What are the implications for marijuana use, going forward?
I think that this study adds to the limited literature which suggests that low level marijuana use amongst young, healthy people probably has little to no long term effects on lung function. It is important to recognize that the average age in this study was 25 and it only examined lung function in Caucasians and African Americans. It also was not designed to study other potential pulmonary sequelae of marijuana use.
Anecdotally, we have seen a number of fairly young people diagnosed with lung cancer with a history of heavy marijuana use and little to no history of tobacco use. In addition, patients with chronic immune problems or those on chemotherapeutic agents may be at higher risk of respiratory fungal infections which can sometimes develop in marijuana users. Given that older, sicker patients are sometimes the ones using marijuana for therapeutic purposes, I’m not sure that this study adds much to the knowledge base regarding the potential adverse health effects they could face. In fact, these researchers did find a trend towards reduced lung function with chronic, heavy use of marijuana.

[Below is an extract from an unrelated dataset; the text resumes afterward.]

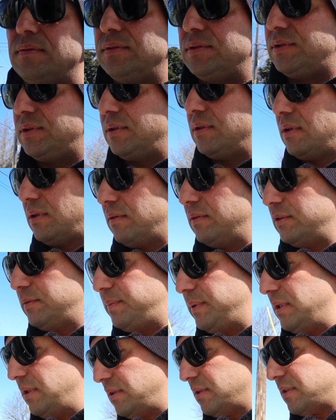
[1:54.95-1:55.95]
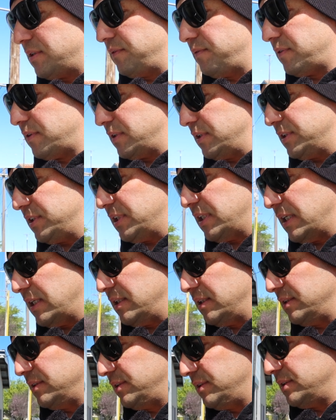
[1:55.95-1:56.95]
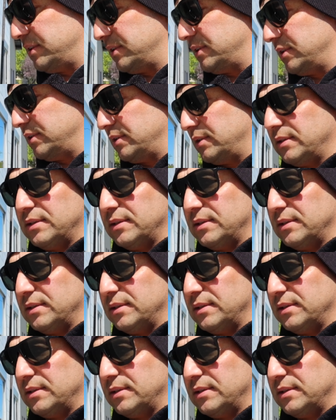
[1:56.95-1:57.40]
We should always be looking for a challenge,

What can RIers take away from this new information?
I think that RIers can take away the knowledge that occasional (1-2x/month) marijuana use in fairly young and healthy people probably is not going to increase their risk of diseases such as emphysema in a significant manner. While marijuana and tobacco have some of the same components, most people do not smoke nearly as much marijuana as they would tobacco. This study did show a significant, linear reduction in lung function with chronic cigarette use, and chronic heavy use of marijuana may pose similar risks. Extrapolation of the results of this study to patients who are older or have pre-existing pulmonary or other chronic illnesses is fraught with potential problems.
The study was supported by funds from the National Heart Lung Blood Institute.